ProbCast: Flexible Probabilistic Forecasting

Documented in samps_to_scens

#' Generate multivariate forecasts
#'
#' This function produces a list of multivariate scenario forecasts in the marginal domain from the spatial/temporal/spatiotemporal gaussian covariance matrices and marginal distributions
#' 
#' @author Ciaran Gilbert, \email{ciaran.gilbert@@strath.ac.uk}
#' @param copulatype As \code{string}, either \code{"spatial"} or \code{"temporal"},
#' note that spatio-temporal can be generated via \code{"temporal"} setting.
#' @param no_samps Number of scenarios to sample
#' @param marginals a named list of marginal distributions,
#'  e.g. if class is \code{MultiQR}, \code{list(<<name>> = <<MultiQR object>>)}.
#'  Multiple margins are possible for multiple locations (see examples) although
#'  they must be the same class (\code{MultiQR} or distribution predictions 
#'  from a \code{PPD} object).
#'  If parametric class supply a list of the distribution parameters here
#'  and the corresponding quantile function in \code{control} (see below).

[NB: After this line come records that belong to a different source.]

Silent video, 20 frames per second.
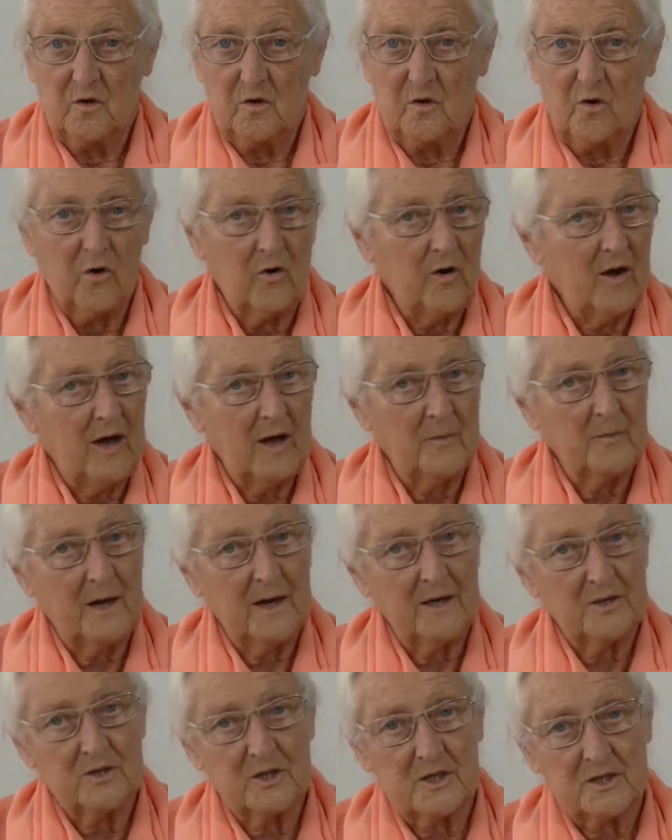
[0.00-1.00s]
Or am
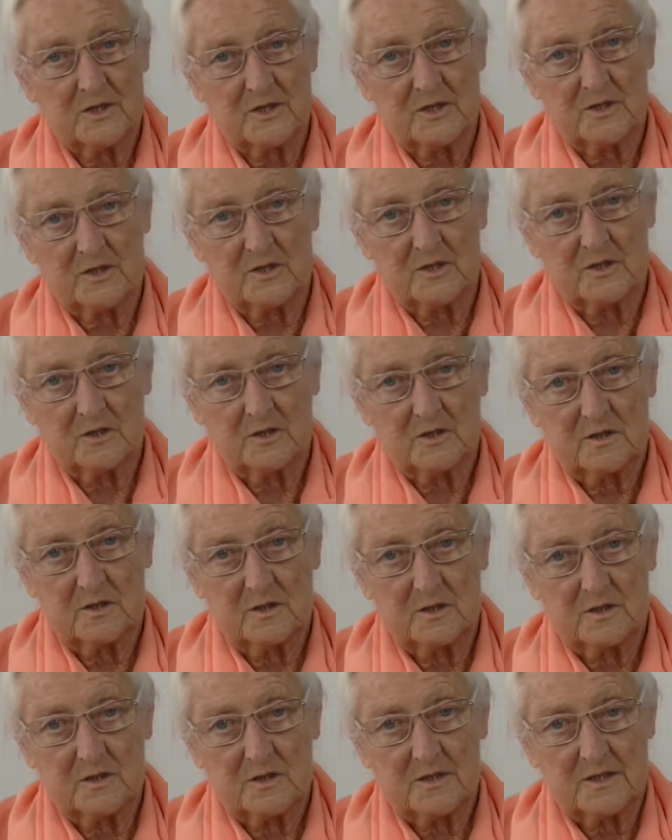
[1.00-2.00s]
I just
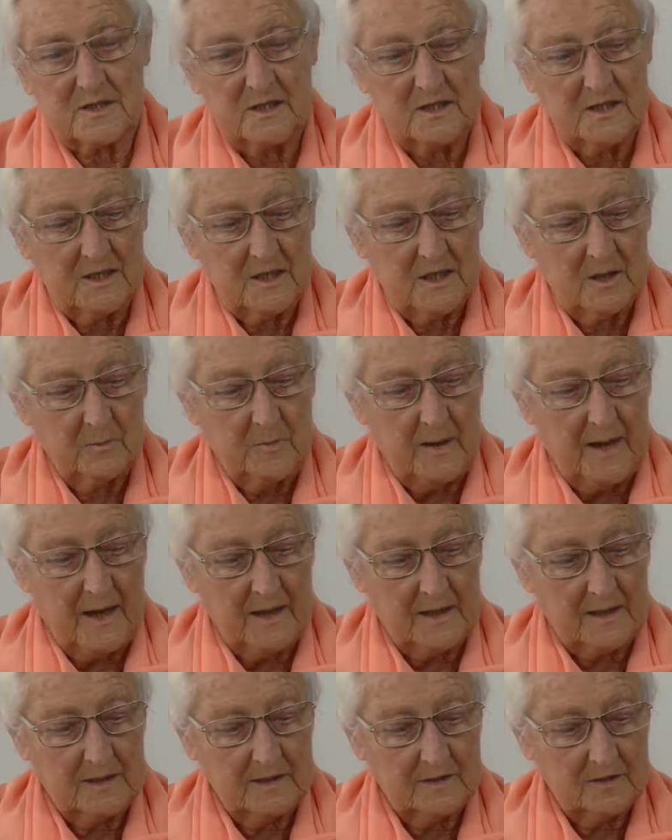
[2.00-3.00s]
sinking
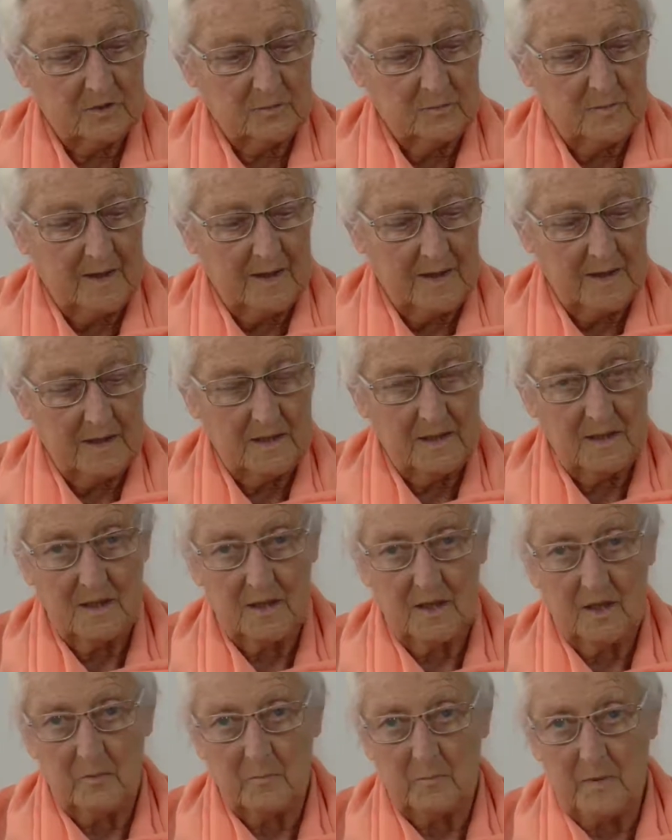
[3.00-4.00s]
back into my
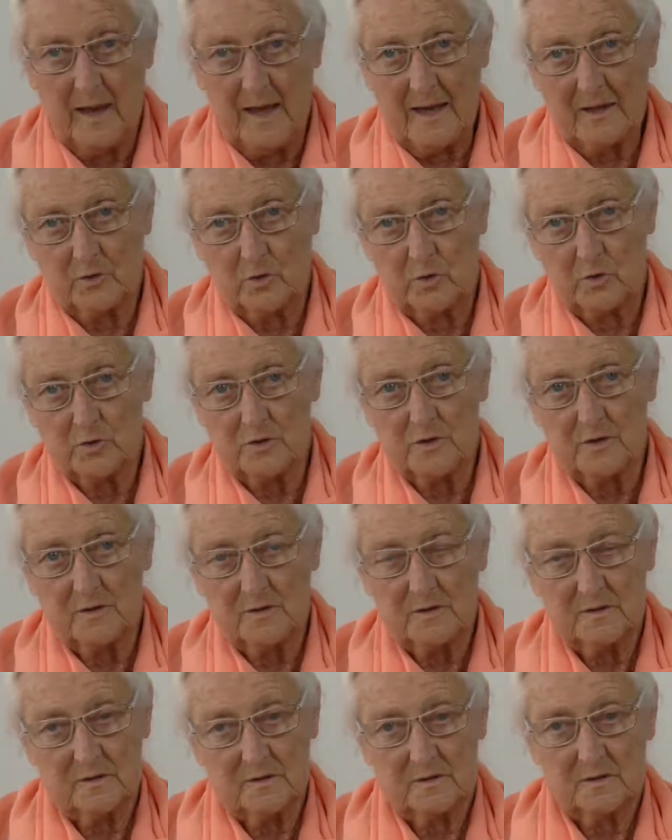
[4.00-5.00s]
black
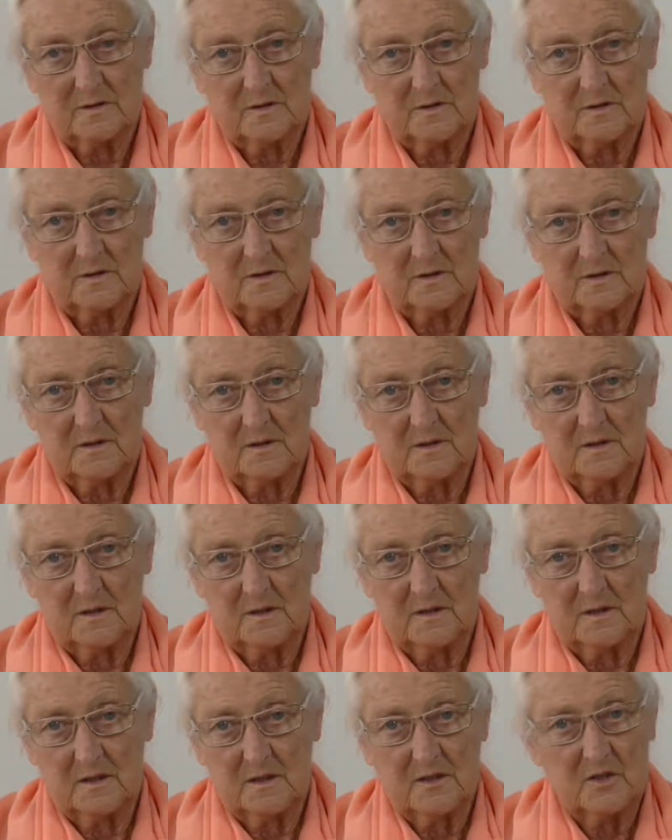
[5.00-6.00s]
hood,
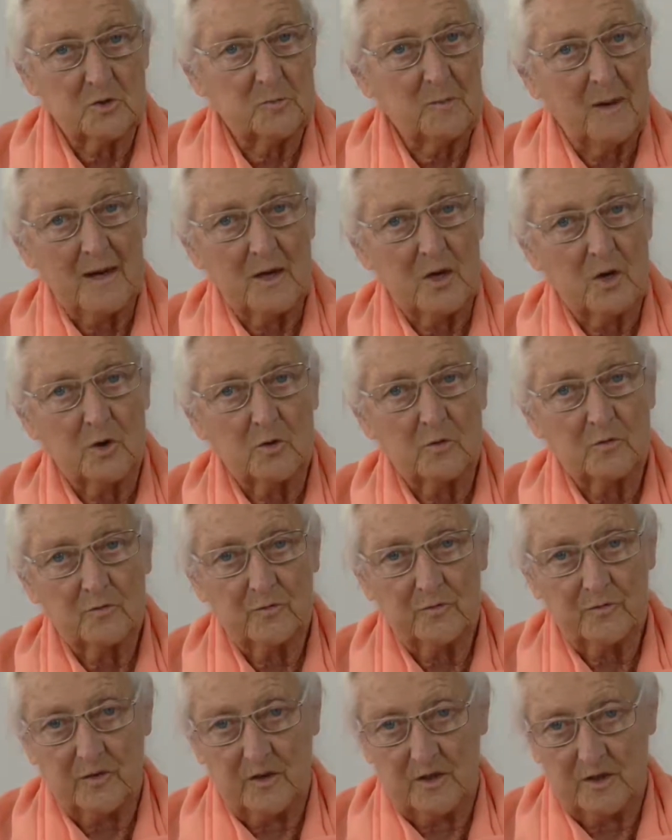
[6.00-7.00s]
into my own
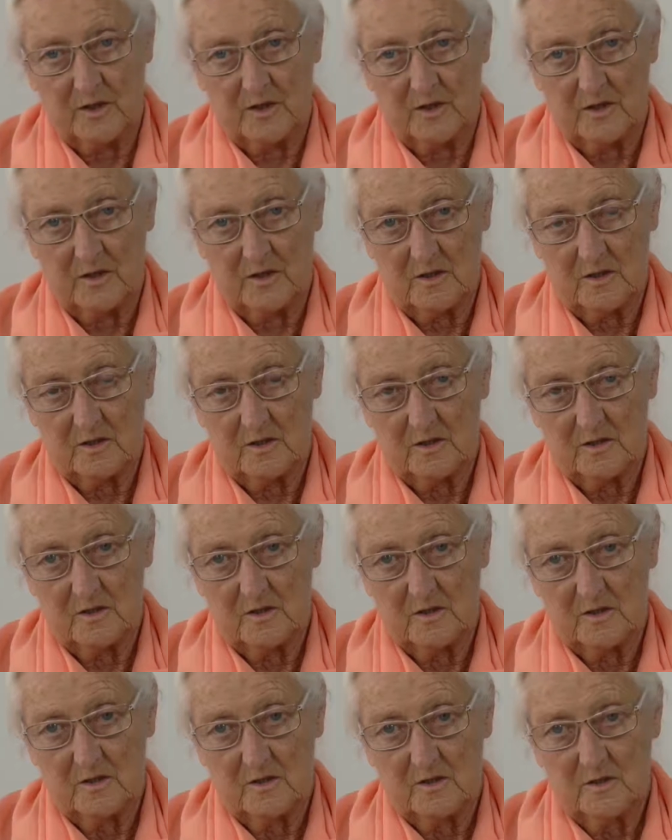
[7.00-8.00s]
fear,
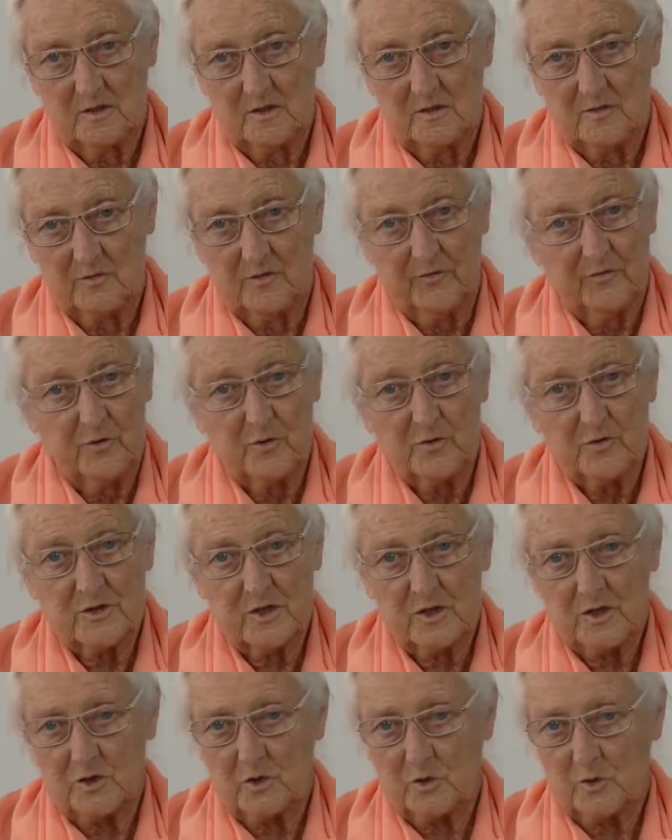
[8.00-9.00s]

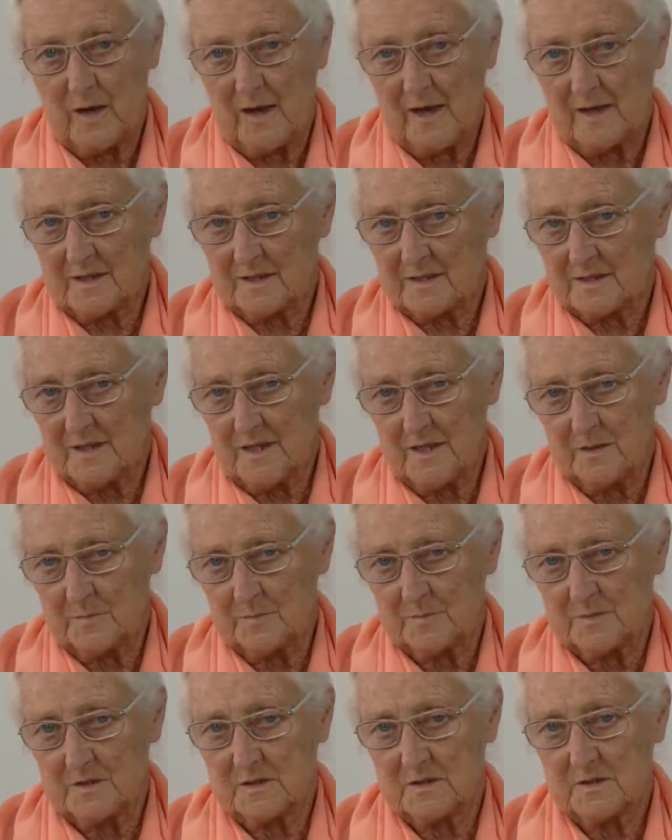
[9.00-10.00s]
refusing to
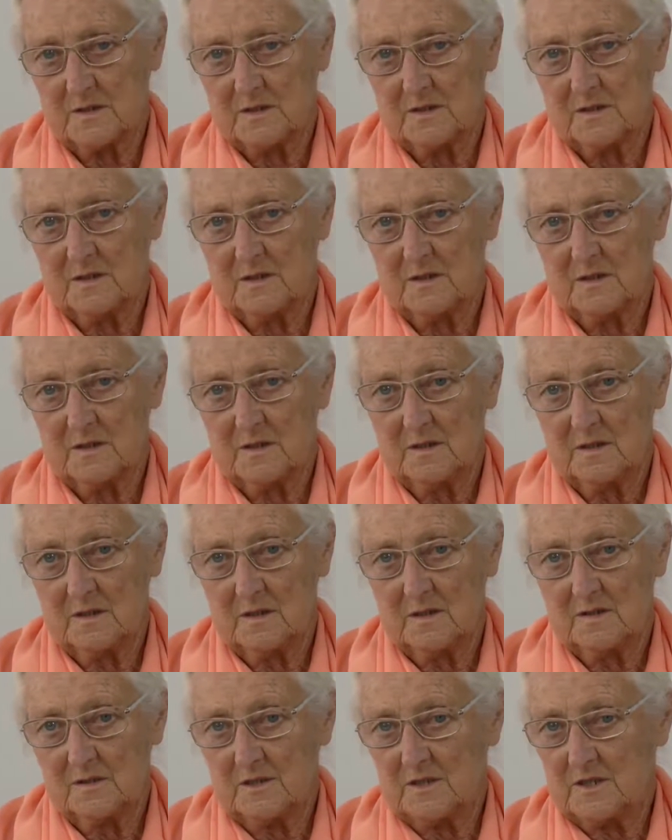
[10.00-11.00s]
accept
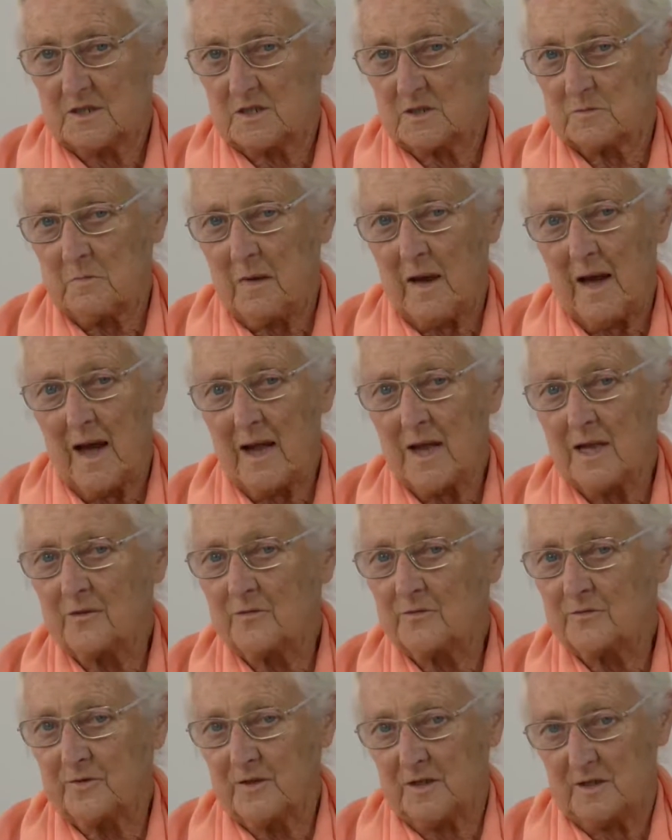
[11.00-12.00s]
that it is my
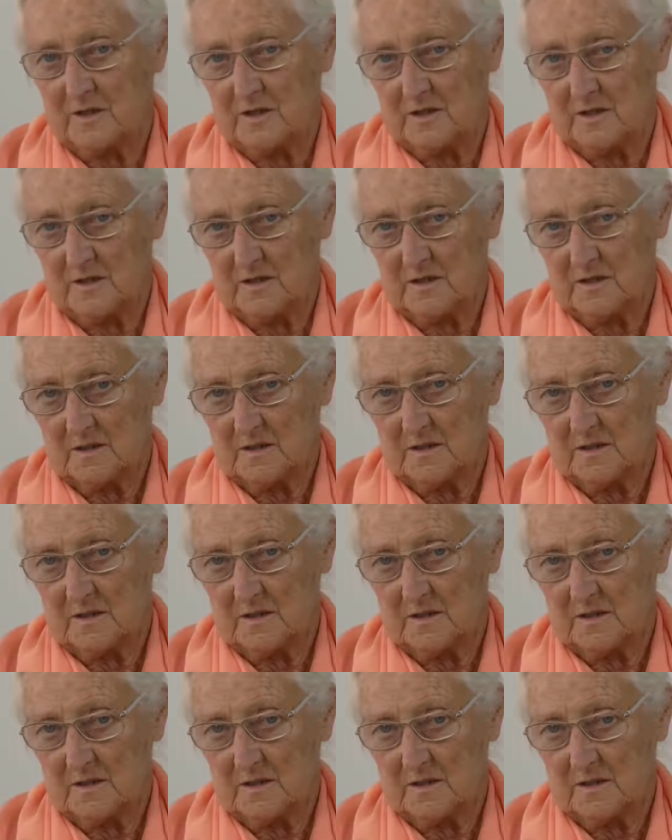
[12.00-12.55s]
fear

#'  The ordering of this list is important for multiple locations ---
#'  it should be ordered according to the row/columns in each member of \code{sigma_kf}.
#' @param sigma_kf a named list of the covariance matrices with elements corresponding
#' to cross-validation folds.
#' @param mean_kf a named list of the mean vectors with elements corresponding to
#' cross-validation folds.
#' @param control a named list of with nested control parameters
#' (named according to \code{marginals}). Each named list should contain
#' \code{kfold}, \code{issue_ind}, and \code{horiz_ind} which are the cross-validation folds,
#' issue time, and lead time vectors corresponding to the margins of the copula, respectively.
#' If margins are MultiQR class also define \code{PIT_method} and list \code{CDFtails},
#' which are passed to the \code{PIT} function. If the margins are distribution parameter
#' predictions then define \code{q_fun}, which transforms the columns of \code{marginals}
#' through the quantile function --- see example for more details. 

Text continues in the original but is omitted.